Where To Grow Pothos
While it can adapt to a dimly lit setting, resilient pothos prefers bright, indirect light. It will do best near, but not directly in front of, a sunny window—too much sun will scorch the leaves. Unless you live in a tropical climate, keep pothos indoors, where it can show off its vines trailing from of a bookshelf or in a hanging basket. Just keep in mind pothos’ only major flaw: Its leaves are poisonous to both pets and people, so keep vines out of reach for Fido or curious kids.
How To Water Pothos
Do you veer on the forgetful side? Or have you ever gone on vacation only to come home to sad, droopy houseplants? You’ve found your match. Pothos won’t mind if you skip a week of watering. In fact, it’s better if you let the top 2 inches of soil dry down in between. When you do give it a drink, don’t hold back. While pothos won’t tolerate saturated soil (make sure your pot has drainage holes!), this unassuming evergreen certainly loves its H2O when it can get it, so be sure to water it thoroughly.
How To Feed Pothos
Low-maintenance pothos still appreciates a nutritious boost, so feed it monthly with an all-purpose plant food, such as Miracle-Gro® Indoor Plant Food. This will help to keep its vines nice and strong as they grow, and a rich shade of green. Think of it as a deep-conditioning treatment for long, flowing locks of foliage.
How To Prune Pothos
Pruning pothos is important for maintaining the overall aesthetic of your plant. Vines tend to get scraggly as they grow, so don’t hesitate to cut any that aren’t looking their best. Using clean scissors or your hands, snip it off at a node (the point where leaves meet the stem). From there, a fresh new vine will start. Remove any dead or weak-looking leaves, as well as vines with no leaves. If you’ve decided your pothos looks better with long, flowing vines (ooh la la!), swap pruning for time spent carefully untangling any vines that are becoming knotted instead.
How To Grow More Pothos
After you’ve pruned your pothos, use those cuttings to grow even more of this leafy delight. Propagating pothos is, you guessed it, easy! Make sure you have at least 4 inches of stem with leaves on it, and place it in a glass jar filled with water. You can also put it in a container with a rooting medium, such as a mixture of sand and Miracle-Gro® Perlite. Leave it in a well-lit area, and new roots will develop in just a few weeks. But give your plant baby another month or so before transplanting it to a container with potting soil.

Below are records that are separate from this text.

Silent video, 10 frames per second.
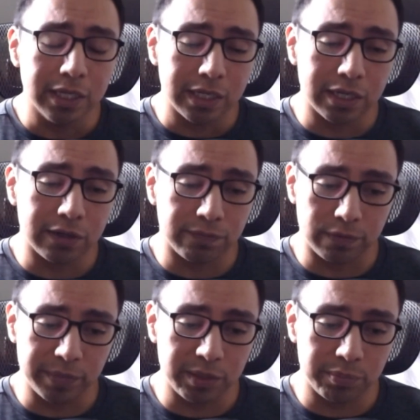Now,
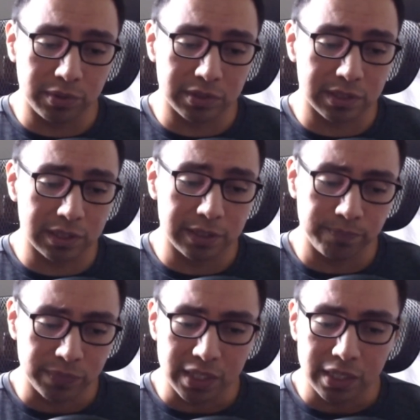for me personally,
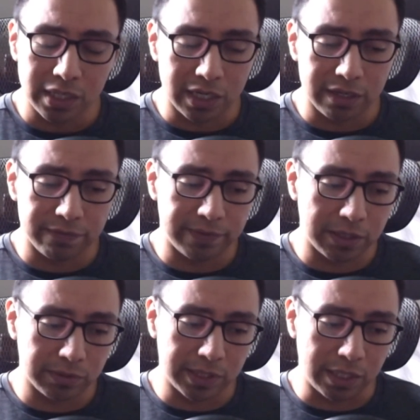I have
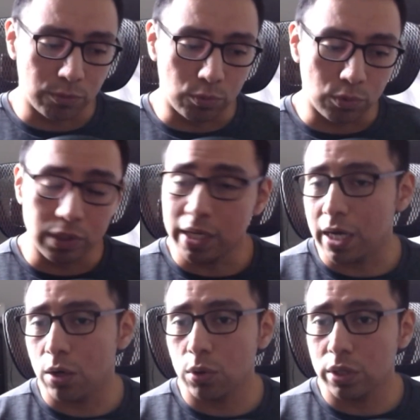found that 1
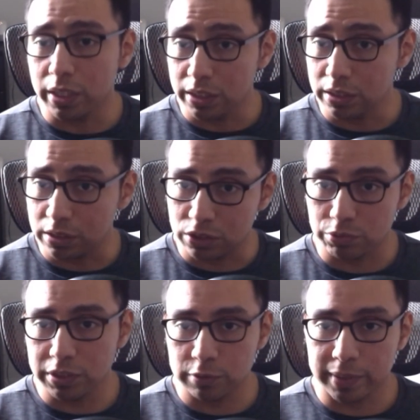hour is the
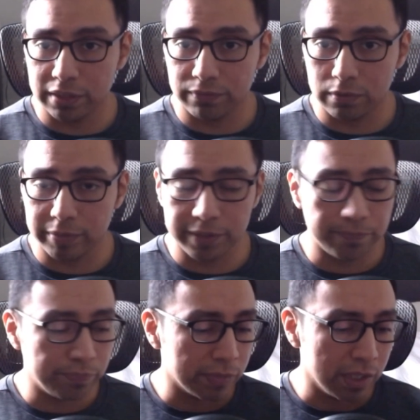sweet spot for me.
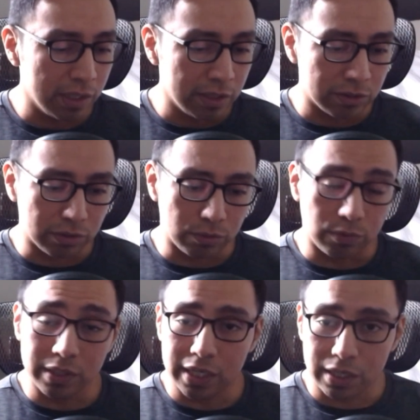So
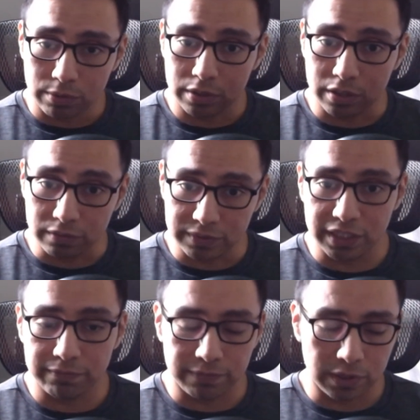1 hour of
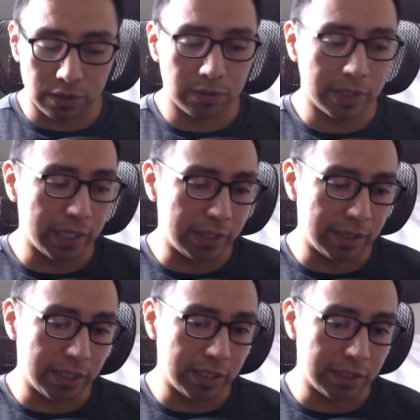deep flow, and
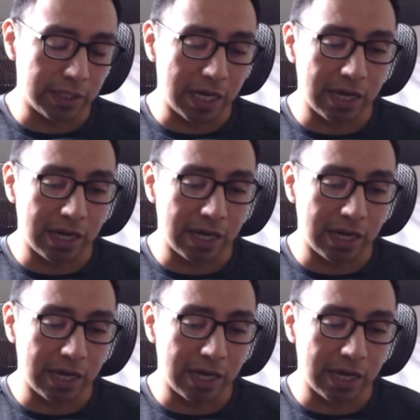then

How to Tackle Yellow Leaves
Despite being relatively fuss-free, you may need to tackle yellow leaves on your pothos from time to time. The most likely culprit? Too much sun. Until they invent SPF for plants, try relocating your pothos to a shadier spot to see if it improves. You may also be overfertilizing (the leaves will look scorched with spots) or overwatering (the leaves will look kind of pillowy). Fungus or bacteria are also possibilities, but begin your troubleshooting by re-examining your care strategies.
Pothos is a wonderful entry-level indoor plant and ideal for forgetful gardeners. This carefree houseplant will thrive in almost any room that needs a touch of green. Just give it a little love every once in a while, and your pothos will be perfectly happy. If only everything were that easy!